→ **WHAT YOU NEED TO DO**: The expected result is an exact restatement of the data, free of pictures.

→ **WORKING DATA**:
_ _ _ _ _ _ _

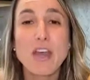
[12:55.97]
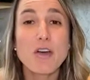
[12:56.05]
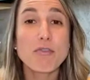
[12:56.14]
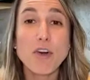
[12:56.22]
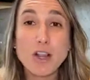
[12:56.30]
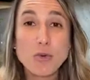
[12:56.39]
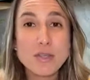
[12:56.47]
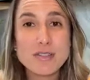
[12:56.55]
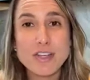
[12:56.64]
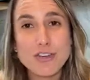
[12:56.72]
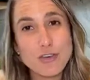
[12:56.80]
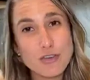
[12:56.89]
Follow us
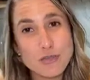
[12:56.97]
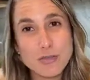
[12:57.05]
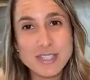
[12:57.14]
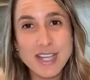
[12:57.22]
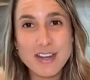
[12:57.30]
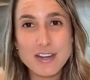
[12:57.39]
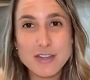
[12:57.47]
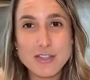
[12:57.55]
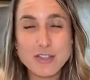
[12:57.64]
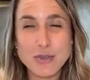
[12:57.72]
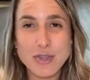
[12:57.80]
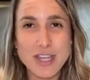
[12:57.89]
on our newsletter
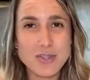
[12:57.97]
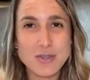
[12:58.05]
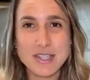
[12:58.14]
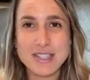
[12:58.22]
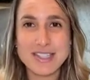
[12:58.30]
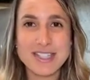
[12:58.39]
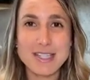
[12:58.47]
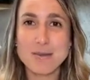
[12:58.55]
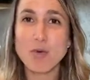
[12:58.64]
so that you can see more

_ _ _ _ _ _ _

→ **RESPONSE AREA**:
[12:55.97]
[12:56.05]
[12:56.14]
[12:56.22]
[12:56.30]
[12:56.39]
[12:56.47]
[12:56.55]
[12:56.64]
[12:56.72]
[12:56.80]
[12:56.89]
Follow us
[12:56.97]
[12:57.05]
[12:57.14]
[12:57.22]
[12:57.30]
[12:57.39]
[12:57.47]
[12:57.55]
[12:57.64]
[12:57.72]
[12:57.80]
[12:57.89]
on our newsletter
[12:57.97]
[12:58.05]
[12:58.14]
[12:58.22]
[12:58.30]
[12:58.39]
[12:58.47]
[12:58.55]
[12:58.64]
so that you can see more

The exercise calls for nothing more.